(WORK INSTRUCTIONS): Repeat every record word for word and omit the images.

(DATA FOR PROCESSING):
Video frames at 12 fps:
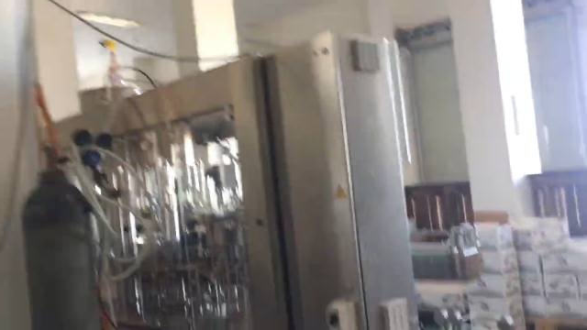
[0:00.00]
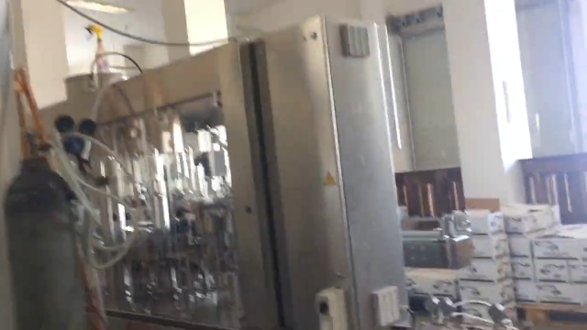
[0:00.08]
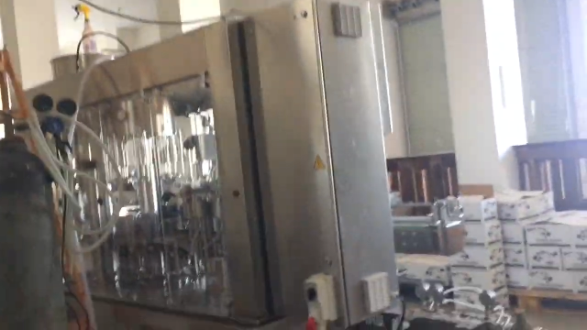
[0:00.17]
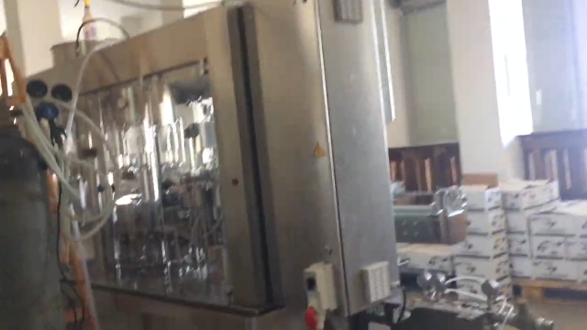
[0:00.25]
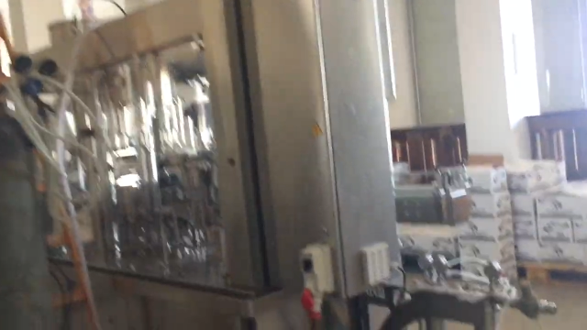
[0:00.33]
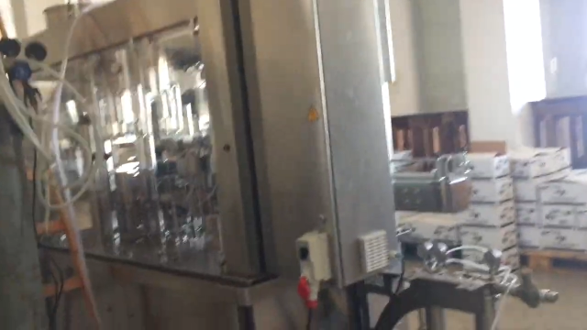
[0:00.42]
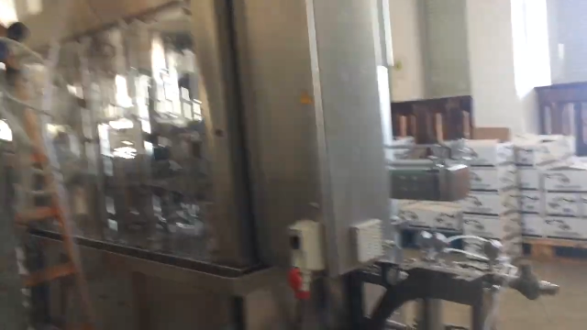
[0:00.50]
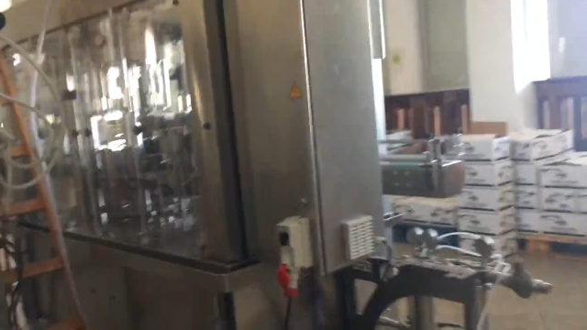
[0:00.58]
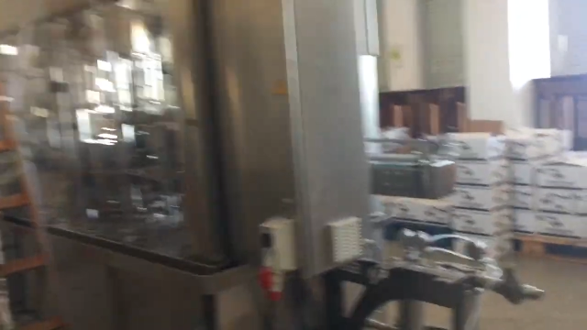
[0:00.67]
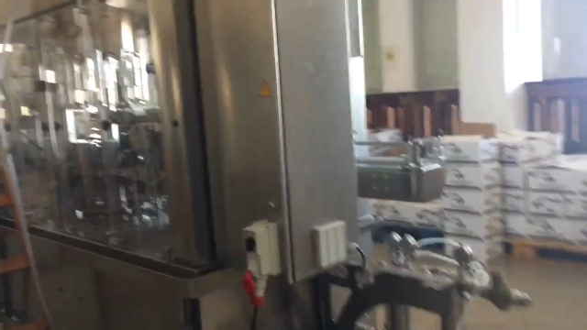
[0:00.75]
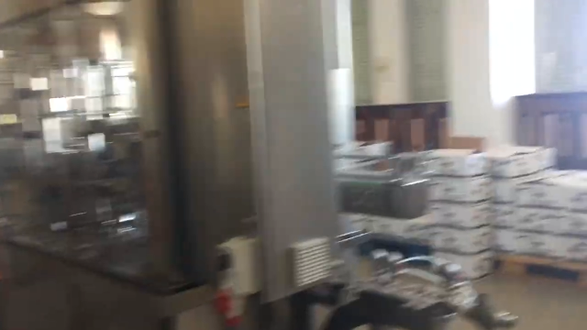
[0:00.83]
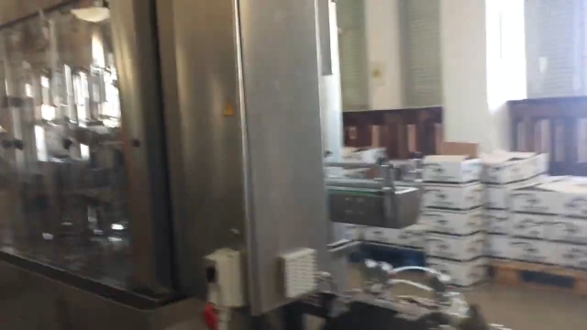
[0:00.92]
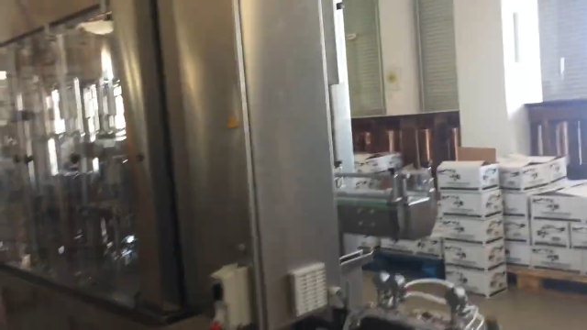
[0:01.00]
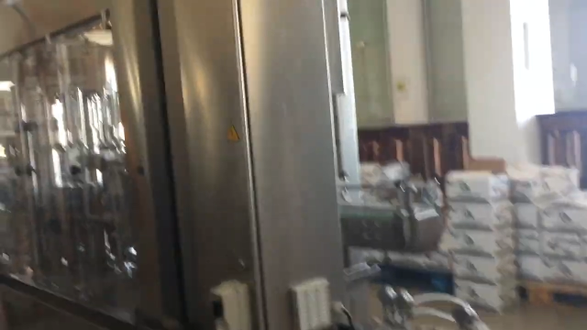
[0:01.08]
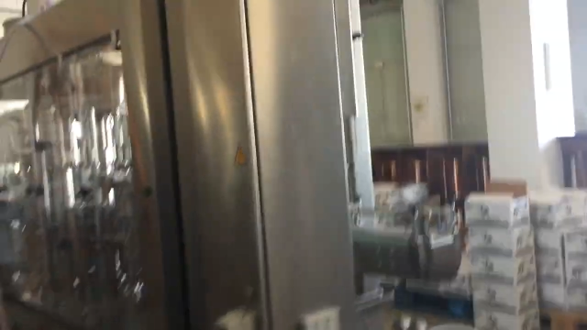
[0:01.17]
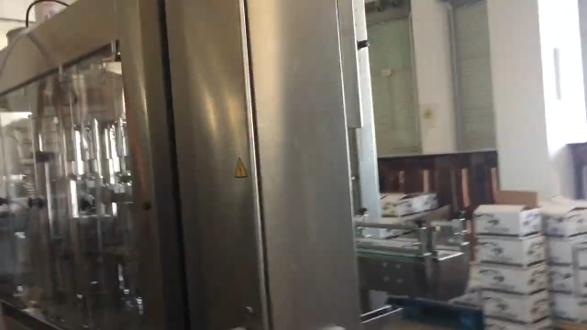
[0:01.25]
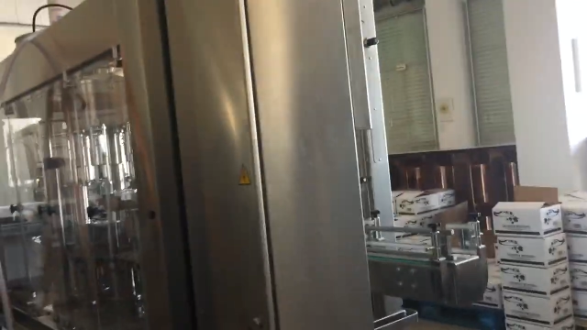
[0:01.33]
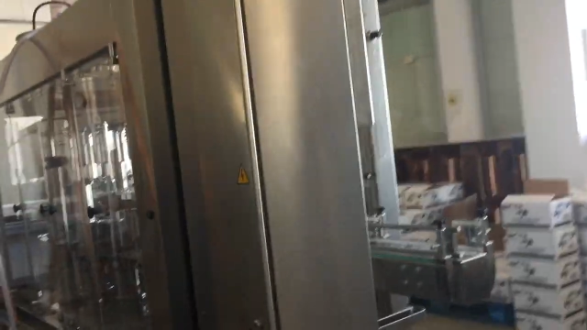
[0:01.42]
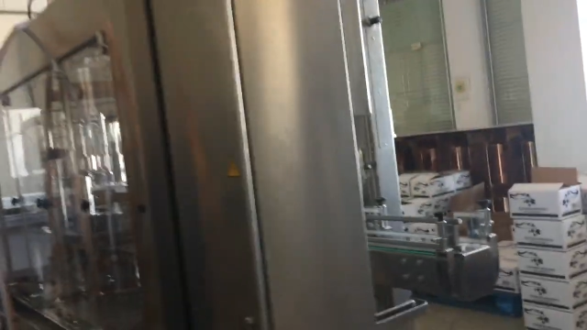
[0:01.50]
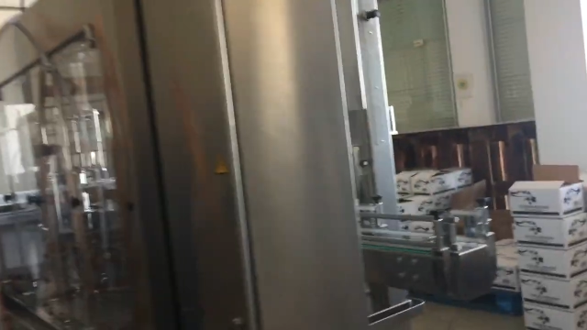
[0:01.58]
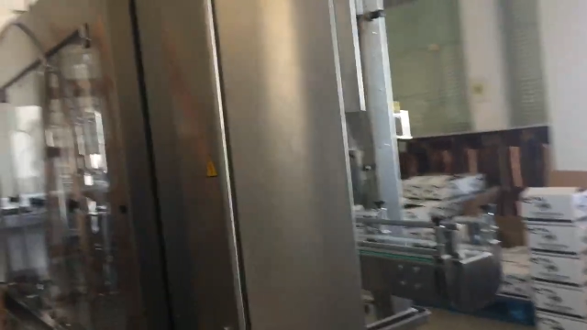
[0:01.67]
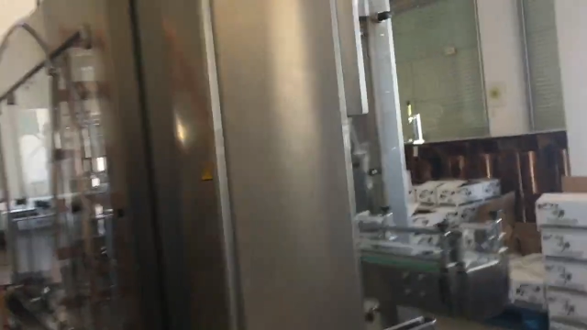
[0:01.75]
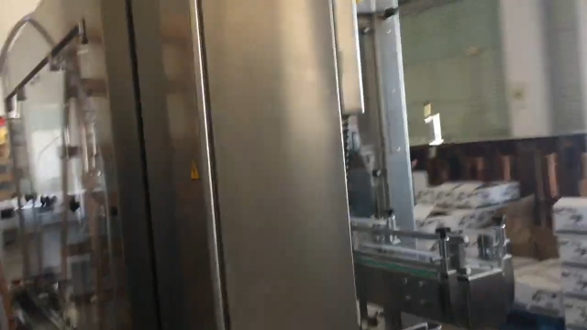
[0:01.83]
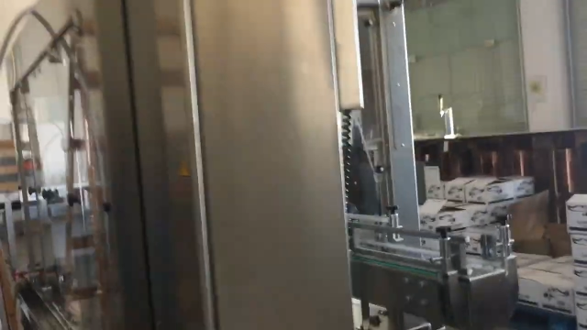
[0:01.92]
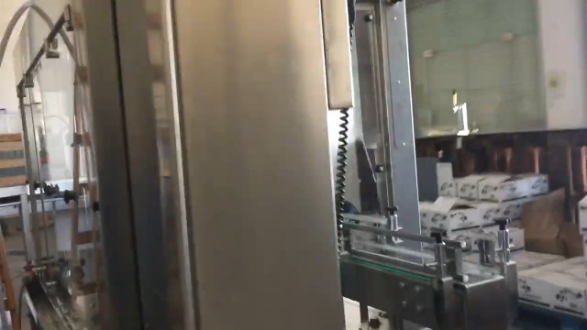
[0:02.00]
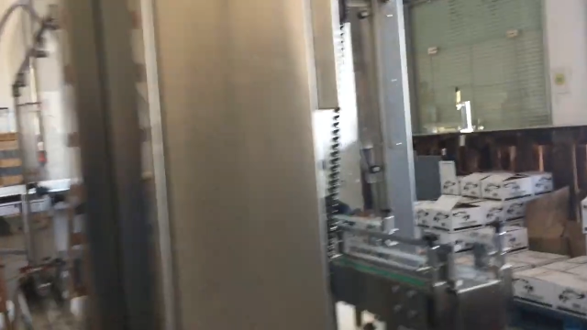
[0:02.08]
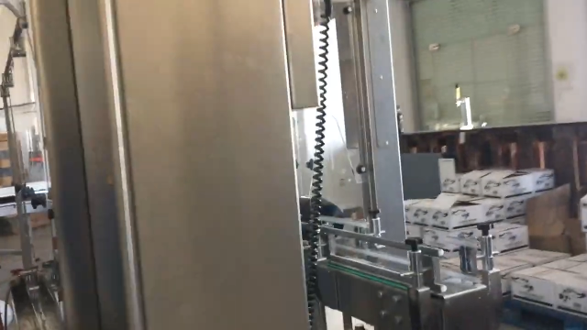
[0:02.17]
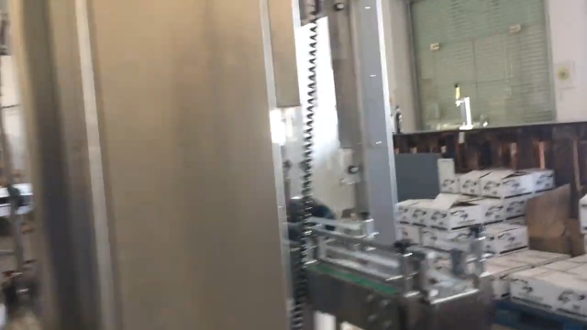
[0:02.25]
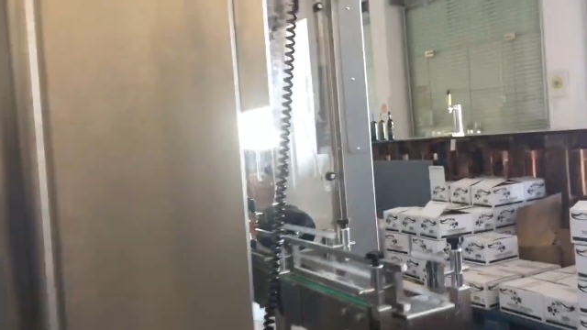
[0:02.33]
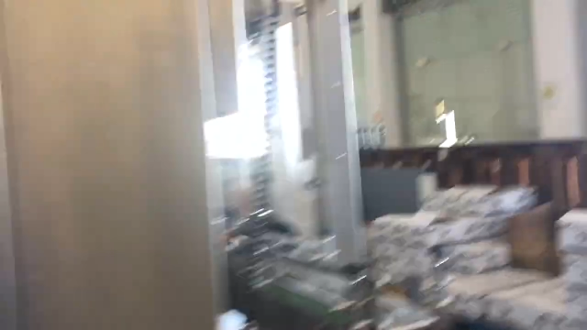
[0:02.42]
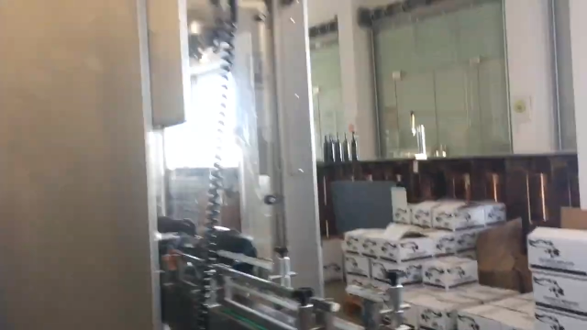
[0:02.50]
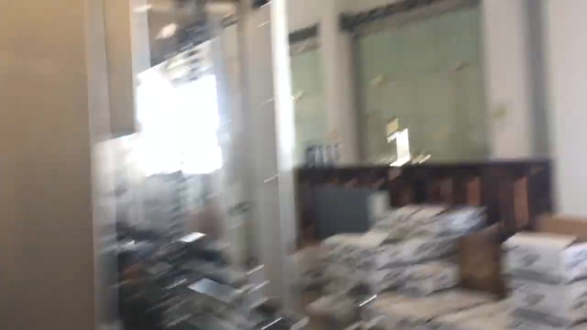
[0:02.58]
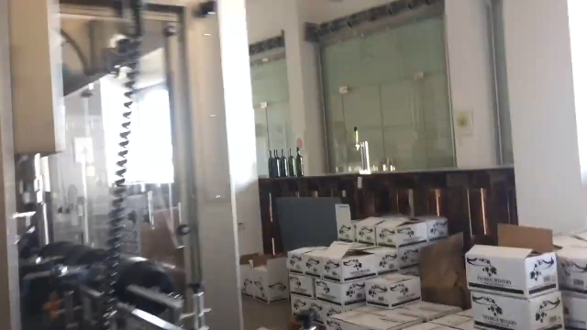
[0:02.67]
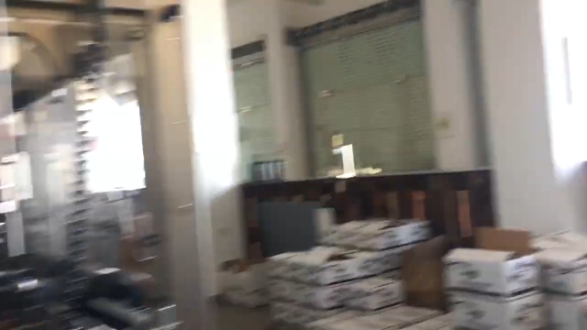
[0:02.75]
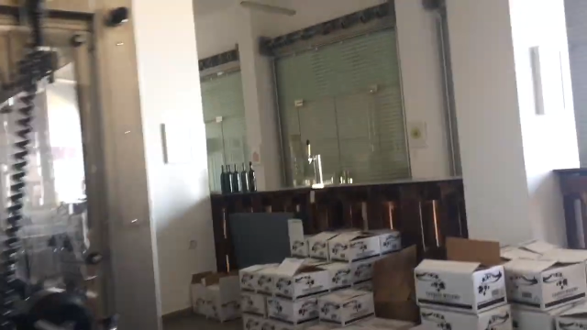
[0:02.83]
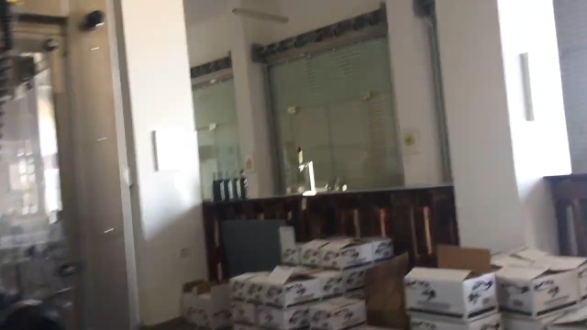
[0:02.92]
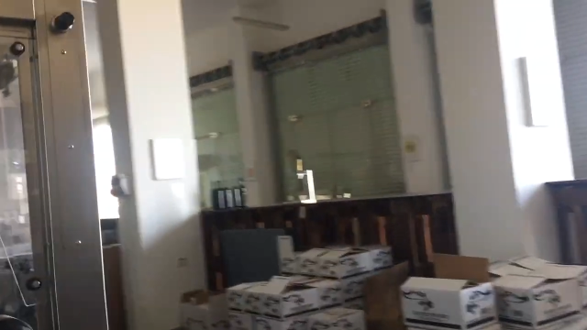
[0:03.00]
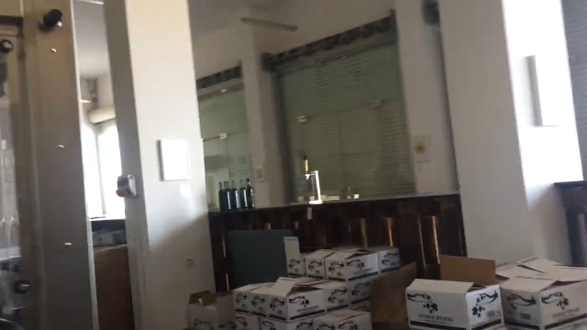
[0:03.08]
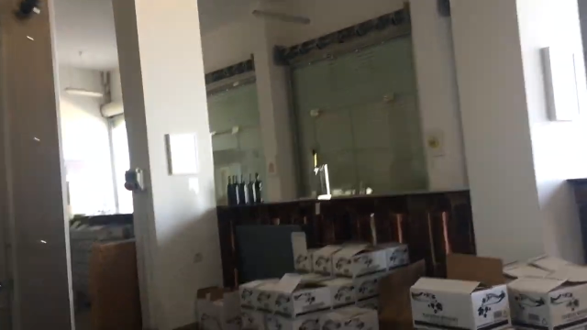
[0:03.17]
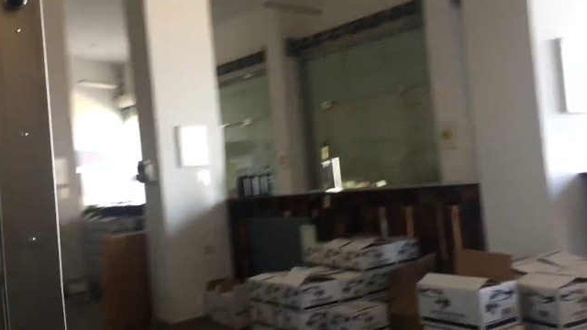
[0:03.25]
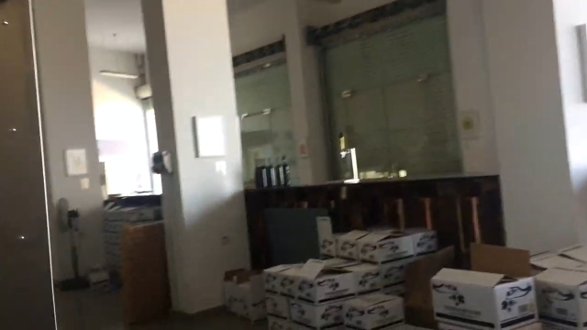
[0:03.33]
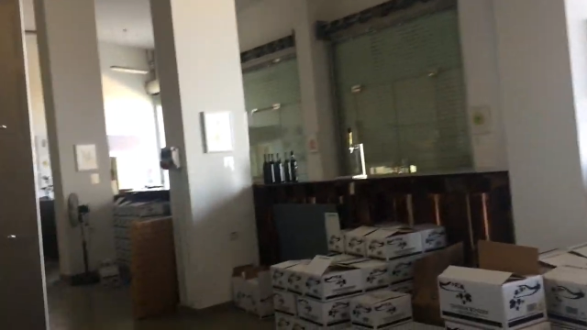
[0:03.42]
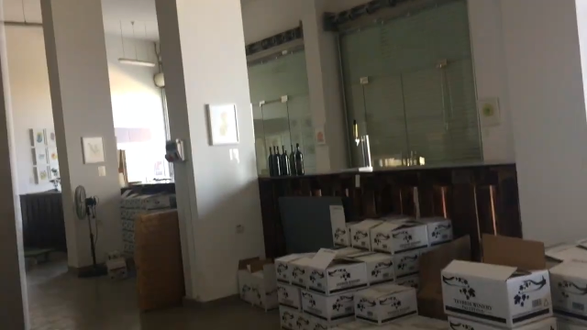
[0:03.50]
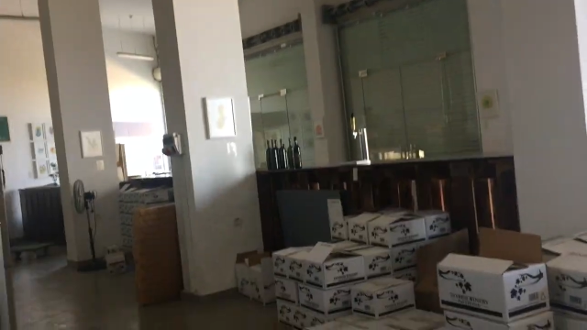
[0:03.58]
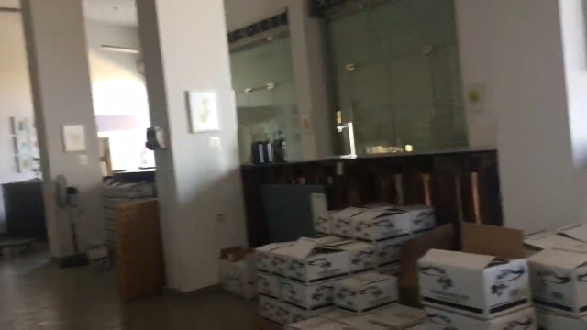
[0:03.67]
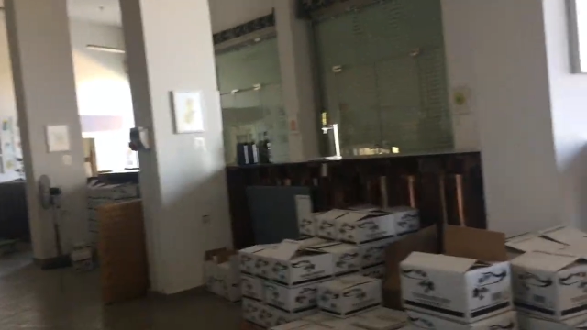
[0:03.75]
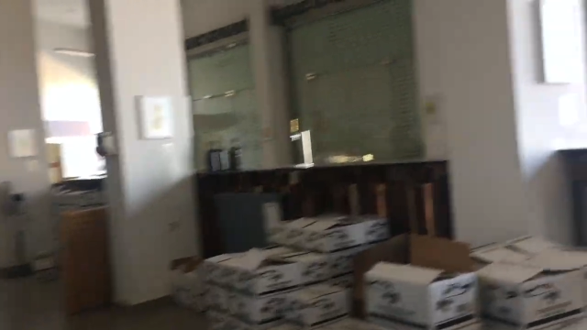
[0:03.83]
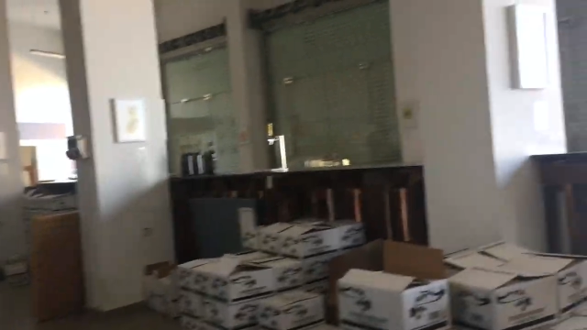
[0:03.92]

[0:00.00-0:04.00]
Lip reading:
[unreadable: no face in view]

(RESPONSE BELOW):
Video frames at 12 fps:
[0:00.00]
[0:00.08]
[0:00.17]
[0:00.25]
[0:00.33]
[0:00.42]
[0:00.50]
[0:00.58]
[0:00.67]
[0:00.75]
[0:00.83]
[0:00.92]
[0:01.00]
[0:01.08]
[0:01.17]
[0:01.25]
[0:01.33]
[0:01.42]
[0:01.50]
[0:01.58]
[0:01.67]
[0:01.75]
[0:01.83]
[0:01.92]
[0:02.00]
[0:02.08]
[0:02.17]
[0:02.25]
[0:02.33]
[0:02.42]
[0:02.50]
[0:02.58]
[0:02.67]
[0:02.75]
[0:02.83]
[0:02.92]
[0:03.00]
[0:03.08]
[0:03.17]
[0:03.25]
[0:03.33]
[0:03.42]
[0:03.50]
[0:03.58]
[0:03.67]
[0:03.75]
[0:03.83]
[0:03.92]

[0:00.00-0:04.00]
Lip reading:
[unreadable: no face in view]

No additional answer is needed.